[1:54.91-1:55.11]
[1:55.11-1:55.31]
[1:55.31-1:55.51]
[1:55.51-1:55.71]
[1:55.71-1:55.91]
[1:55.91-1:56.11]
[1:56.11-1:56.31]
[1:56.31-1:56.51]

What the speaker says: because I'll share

════════════════════

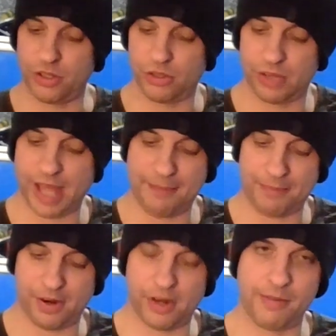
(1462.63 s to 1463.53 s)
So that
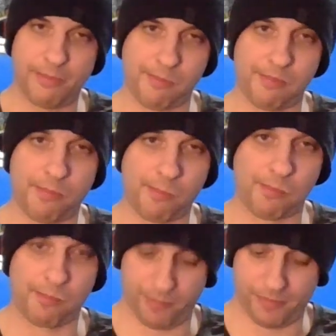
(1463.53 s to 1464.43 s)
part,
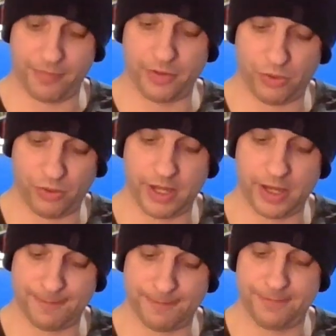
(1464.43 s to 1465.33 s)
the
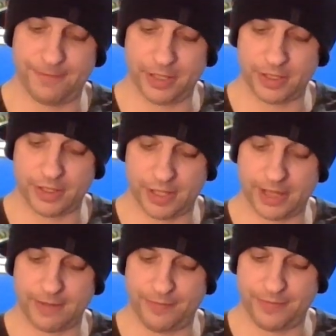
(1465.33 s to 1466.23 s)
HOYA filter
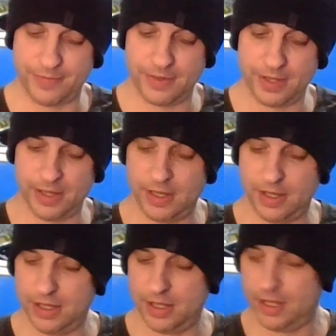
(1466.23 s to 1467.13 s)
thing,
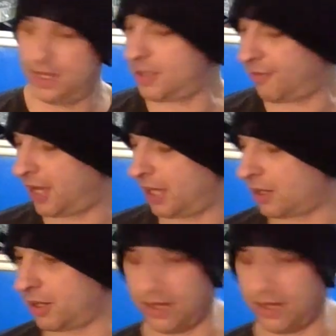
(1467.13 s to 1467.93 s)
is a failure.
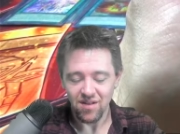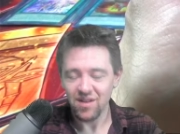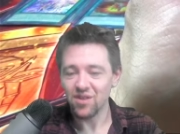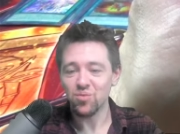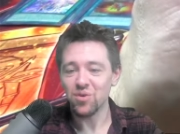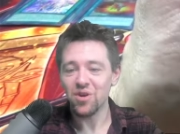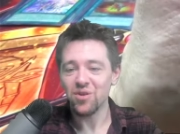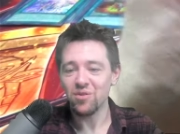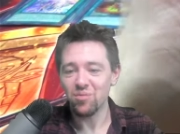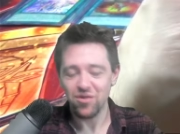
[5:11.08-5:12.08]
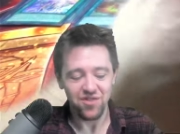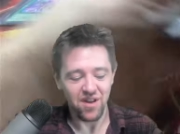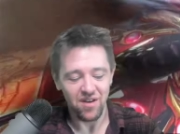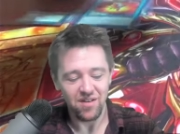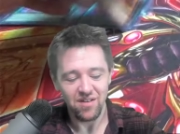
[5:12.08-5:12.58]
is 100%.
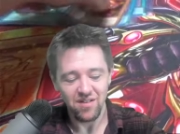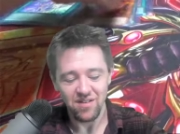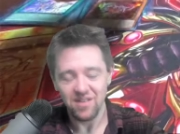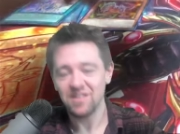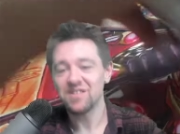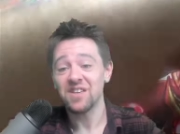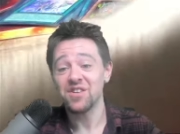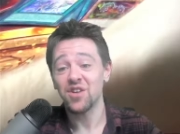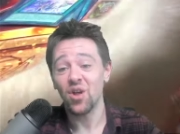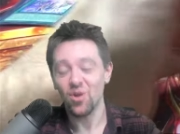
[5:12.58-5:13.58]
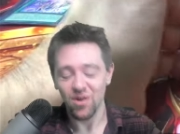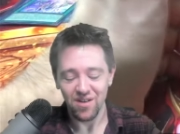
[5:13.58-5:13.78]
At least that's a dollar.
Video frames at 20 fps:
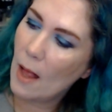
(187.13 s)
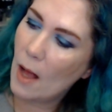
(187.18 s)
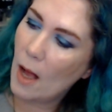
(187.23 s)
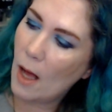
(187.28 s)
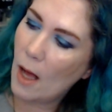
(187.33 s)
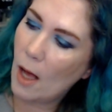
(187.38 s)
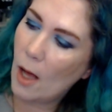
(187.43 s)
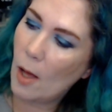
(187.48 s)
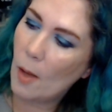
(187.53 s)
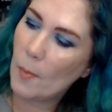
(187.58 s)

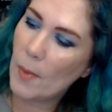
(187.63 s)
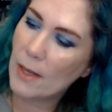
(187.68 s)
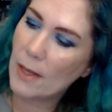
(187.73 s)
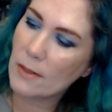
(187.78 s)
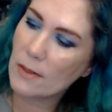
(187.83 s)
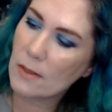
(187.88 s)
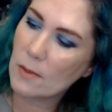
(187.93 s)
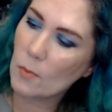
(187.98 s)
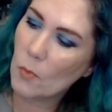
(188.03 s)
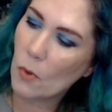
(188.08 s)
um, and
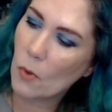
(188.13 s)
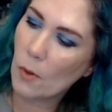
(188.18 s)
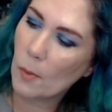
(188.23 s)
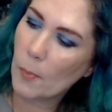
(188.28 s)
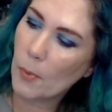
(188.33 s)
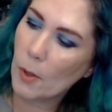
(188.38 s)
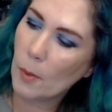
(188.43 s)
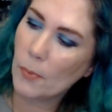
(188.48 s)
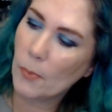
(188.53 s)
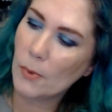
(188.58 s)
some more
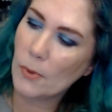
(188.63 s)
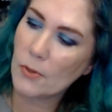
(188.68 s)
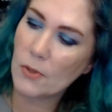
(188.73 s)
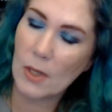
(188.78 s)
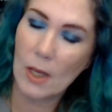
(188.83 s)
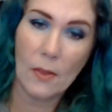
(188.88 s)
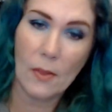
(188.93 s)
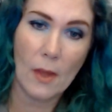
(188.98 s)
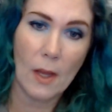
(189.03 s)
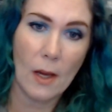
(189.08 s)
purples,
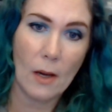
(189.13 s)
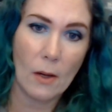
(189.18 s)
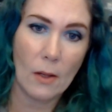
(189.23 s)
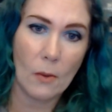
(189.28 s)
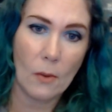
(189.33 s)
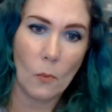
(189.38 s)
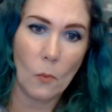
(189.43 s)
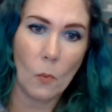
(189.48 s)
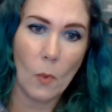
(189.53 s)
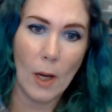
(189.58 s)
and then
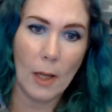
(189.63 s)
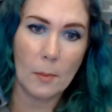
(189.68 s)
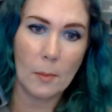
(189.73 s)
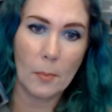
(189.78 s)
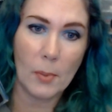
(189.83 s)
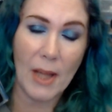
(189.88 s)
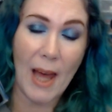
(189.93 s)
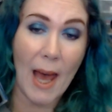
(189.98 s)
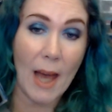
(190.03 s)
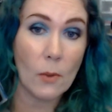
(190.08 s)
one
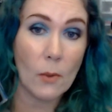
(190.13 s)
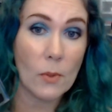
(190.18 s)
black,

════════════════════

◆ **Task item**
Of all the entries above, repeat only the lines from the line that has "[1:54.91-1:55.11]" to the line that has "What the speaker says: because I'll share", both lines included, exactly.

◆ **Final answer**
[1:54.91-1:55.11]
[1:55.11-1:55.31]
[1:55.31-1:55.51]
[1:55.51-1:55.71]
[1:55.71-1:55.91]
[1:55.91-1:56.11]
[1:56.11-1:56.31]
[1:56.31-1:56.51]

What the speaker says: because I'll share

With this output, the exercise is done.